Jusqu'à présent, la justice a toujours refusé toutes leurs demandes de libération conditionnelle, pointant le trouble à l'ordre public que cela pourrait engendrer. En avril dernier, ils avaient été rapprochés au centre pénitentiaire de Borgo après la levée de leur statut DPS.
Contradiction
Selon Corse-Matin, cette note aurait été initialement rédigée en novembre 2021 et mise à jour le 17 janvier 2022, 72 heures avant qu’Alain Ferrandi ne présente son projet de semi-liberté devant le tribunal d’application des peines antiterroriste (Tapat). En première instance, sa libération conditionnelle sera acceptée. Le parquet national antiterroriste (Pnat) fera immédiatement appel, suspendant de facto sa mise en application. Quatre mois plus tard, le 24 mai, la chambre d'application des peines de la cour d'appel de Paris infirmera la décision du Tapat.
Dans le document émanant des services du ministère de l’Intérieur, il est fait état des motivations invoquées par la justice pour rejeter "la requête de M. Ferrandi". Certaines d’entre elles se baseraient sur "des éléments issus d’une note de la sous-direction antiterroriste, Sdat, concernant la résurgence de mouvements nationalistes en Corse".
Pourtant, à l’audience de première instance, ces mouvements évoqués par le procureur de la République antiterroriste avaient été qualifiés de "sporadiques". Pour les magistrats du Tapat, ils "étaient sans aucun rapport avec la situation politique en Corse en 1998", au moment de l'assassinat du préfet Erignac.
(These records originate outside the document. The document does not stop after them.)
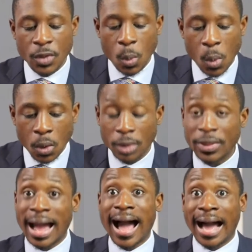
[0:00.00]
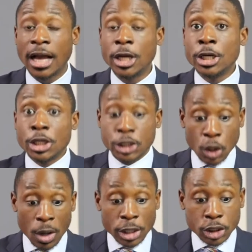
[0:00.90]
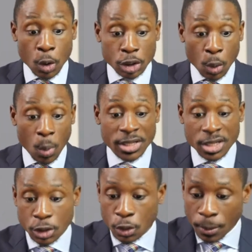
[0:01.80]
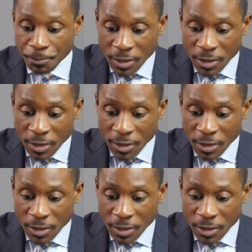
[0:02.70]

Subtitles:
world. So what does it do?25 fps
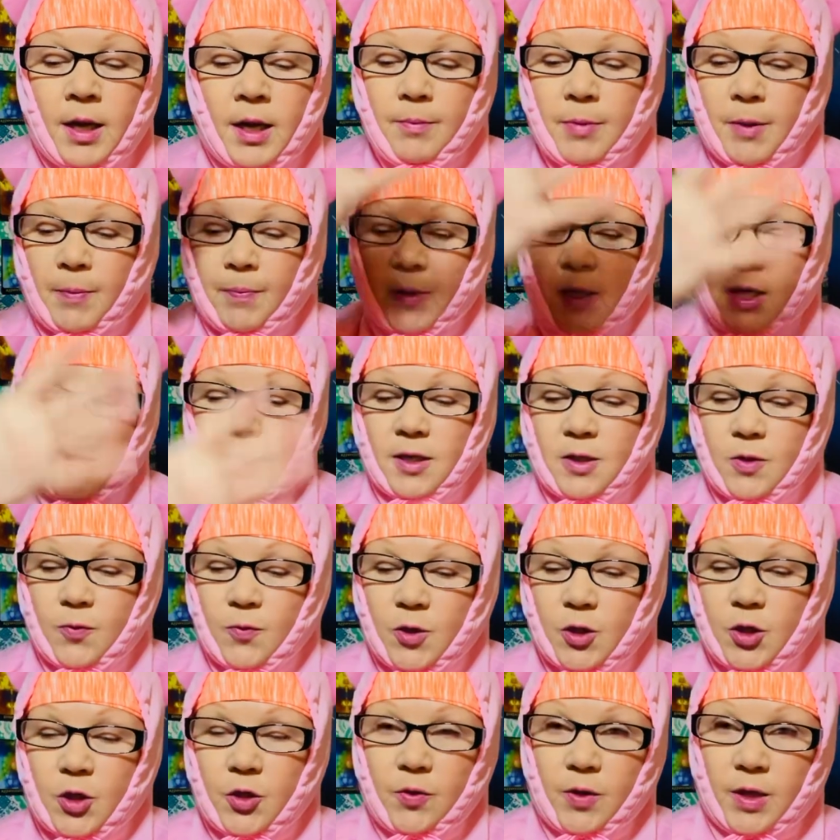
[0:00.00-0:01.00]
but because
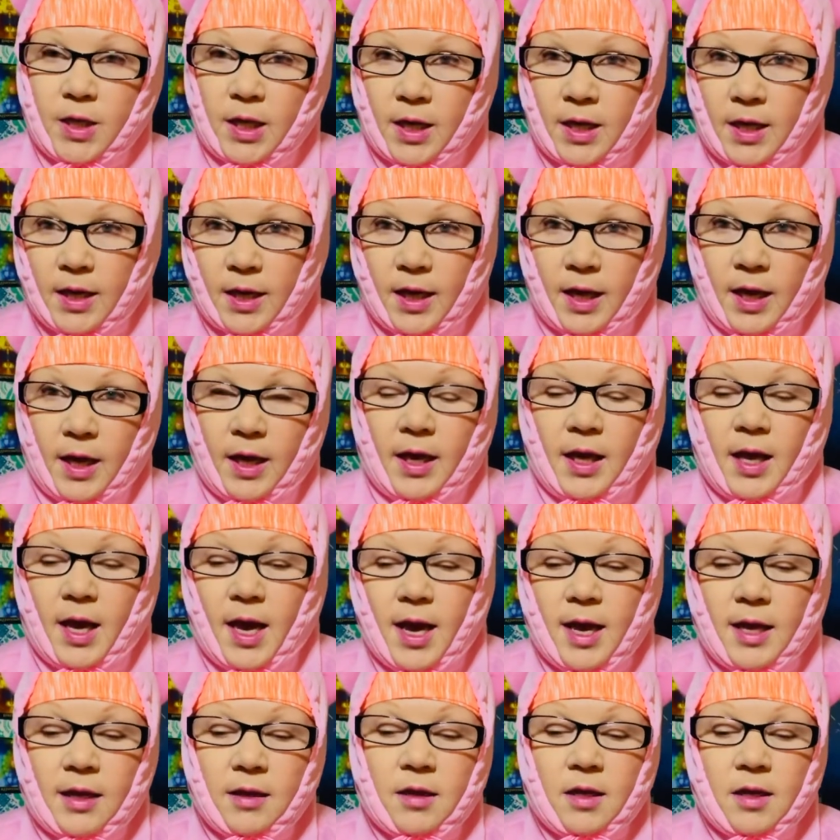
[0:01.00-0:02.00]
we're doing a
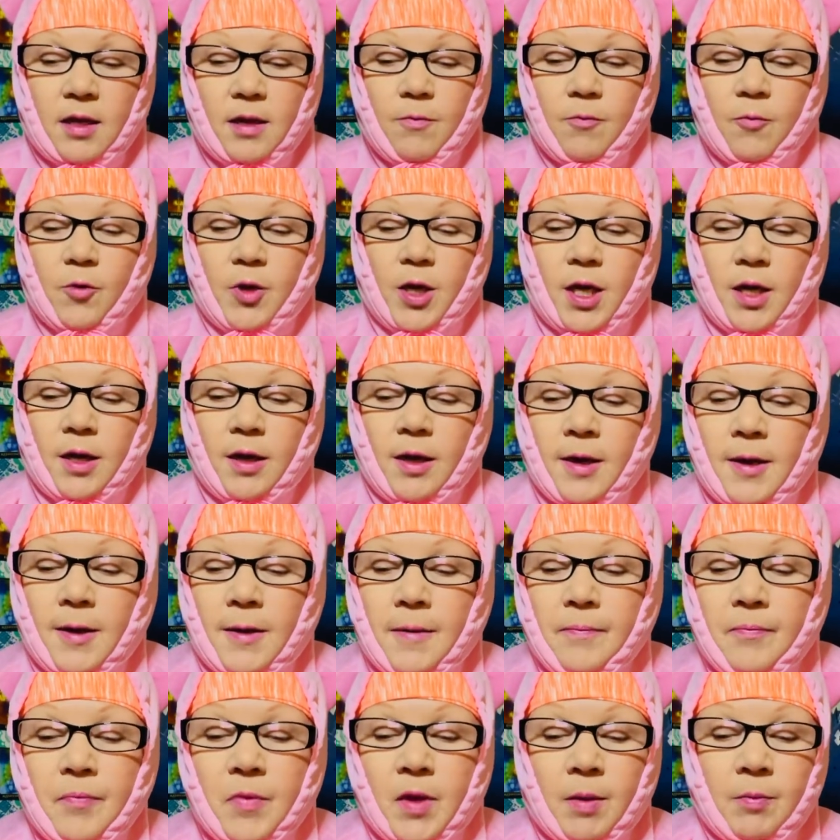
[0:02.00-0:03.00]
cat theme week,
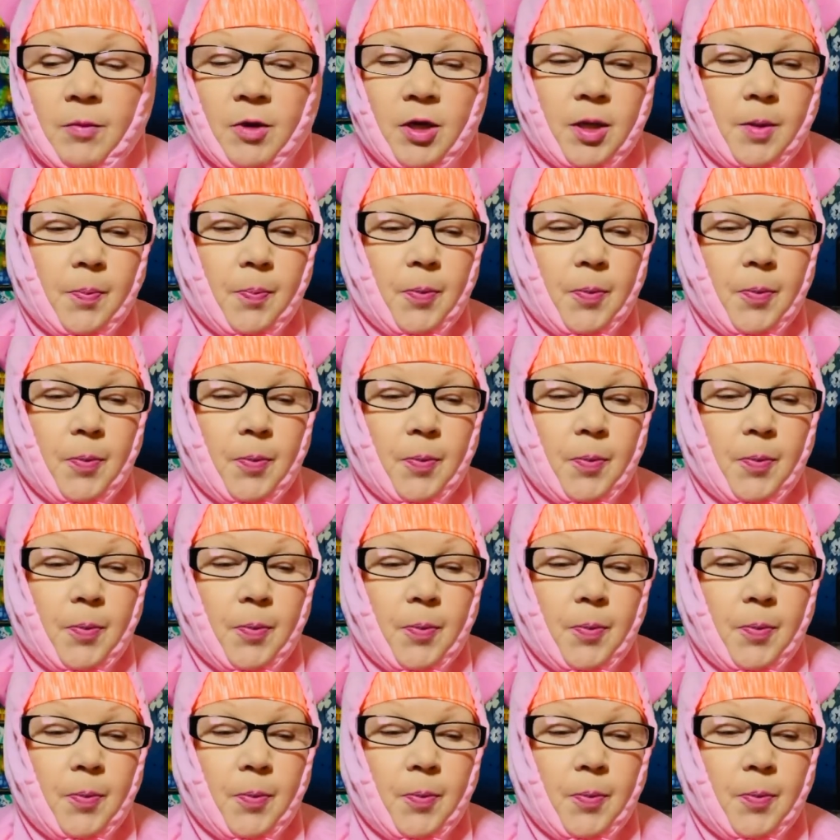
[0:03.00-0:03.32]
I'm going to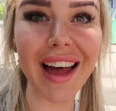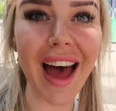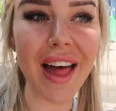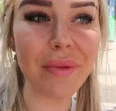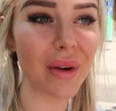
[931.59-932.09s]

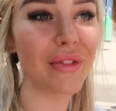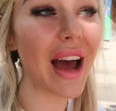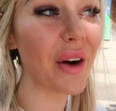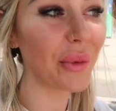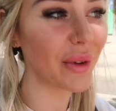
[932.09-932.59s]
And we've
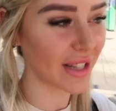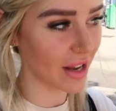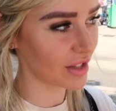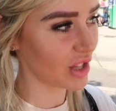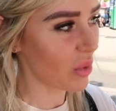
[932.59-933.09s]
now walked
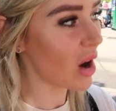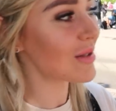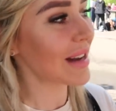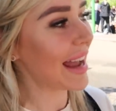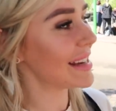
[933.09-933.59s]
down to the
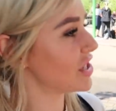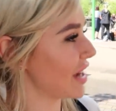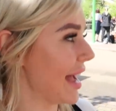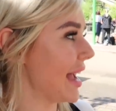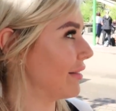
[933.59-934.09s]
Wild
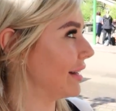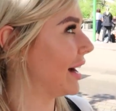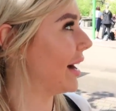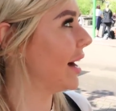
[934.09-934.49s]
Asia area,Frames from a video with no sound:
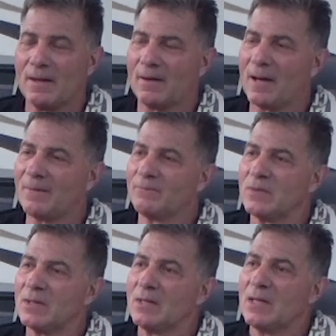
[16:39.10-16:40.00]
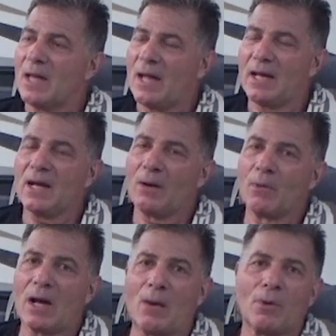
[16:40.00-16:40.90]
All right. Hey, I
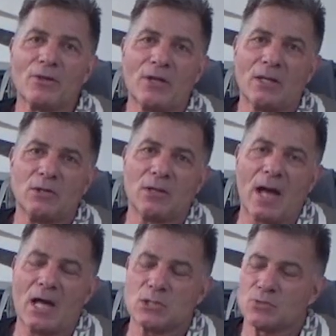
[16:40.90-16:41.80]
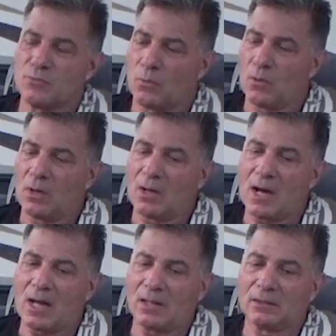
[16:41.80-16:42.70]
want to thank you guys forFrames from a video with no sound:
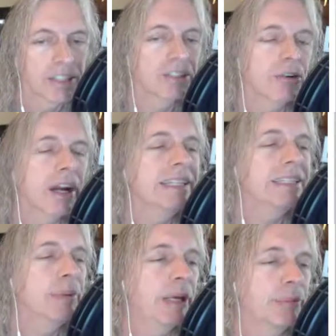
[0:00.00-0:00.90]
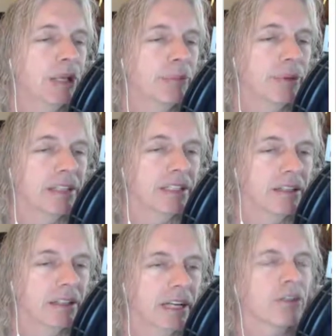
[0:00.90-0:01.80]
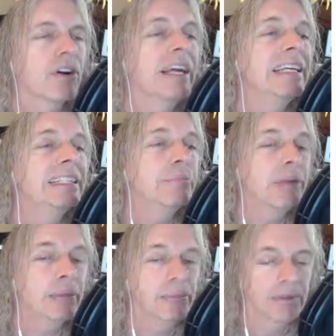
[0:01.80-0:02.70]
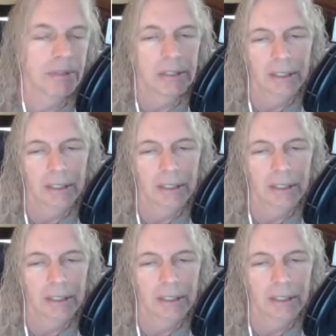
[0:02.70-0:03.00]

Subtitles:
There's crazy people up on the internet, crazy people,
La juridiction avait souligné que "la libération de M. Alain Ferrandi ne la troublera pas davantage que celle des autres personnes condamnées dans cette affaire, puis libérées".
La justice se serait également appuyée sur les informations de cette note pour justifier le rejet du projet de semi-liberté de Pierre Alessandri. Le 29 septembre dernier, la cour d’appel antiterroriste avait refusé sa demande d’aménagement de peine pour la troisième fois.
Cette décision, survenue une semaine avant la visite dans l’île de Gérald Darmanin, avait suscité "l’indignation générale" de l’Assemblée de Corse et entraîné le report de la venue du ministre de l’Intérieur.
Dans la foulée, un comité stratégique s’était réuni. Les élus insulaires pointaient une décision "incompréhensible et injuste".
"Ce sont les maintiens en détention de Pierre Alessandri et d'Alain Ferrandi qui sont et peuvent être générateurs d'un trouble à l'ordre public, et non leur accès au régime de semi-liberté", avaient-ils martelé.
Dans un texte signé à la quasi-unanimité (à l'exception de Josepha Giacometti-Piredda qui siège en non-inscrite), les élus posaient les conditions d’une reprise apaisée des discussions avec Paris, à savoir "l’expression d’une parole politique au plus haut niveau de l’État".
Chef de file de Core in Fronte, Paul-Félix Benedetti avait alors évoqué l'existence de cette note :
"La note du renseignement intérieur, donc du ministère de l'intérieur, sur le risque "de trouble à l'ordre public" en cas de libération de Pierre Alessandri constitue un point de rupture. Elle vise à faire échouer l'amorce d'une solution politique." L'élu indépendantiste avait ajouté : "Si tel n’est pas le cas, Gérald Darmanin, qui se prévaut d’être sincère, ouvert au dialogue et prêt à tout entendre, doit nous montrer que cela n’est pas de son fait. Il doit rétablir la situation."
La prochaine réunion entre la délégation corse et Gérald Darmanin est censée se tenir en novembre. Il y a fort à parier que cette note des services du ministère de l'Intérieur suscitera des questions de la part des élus insulaires.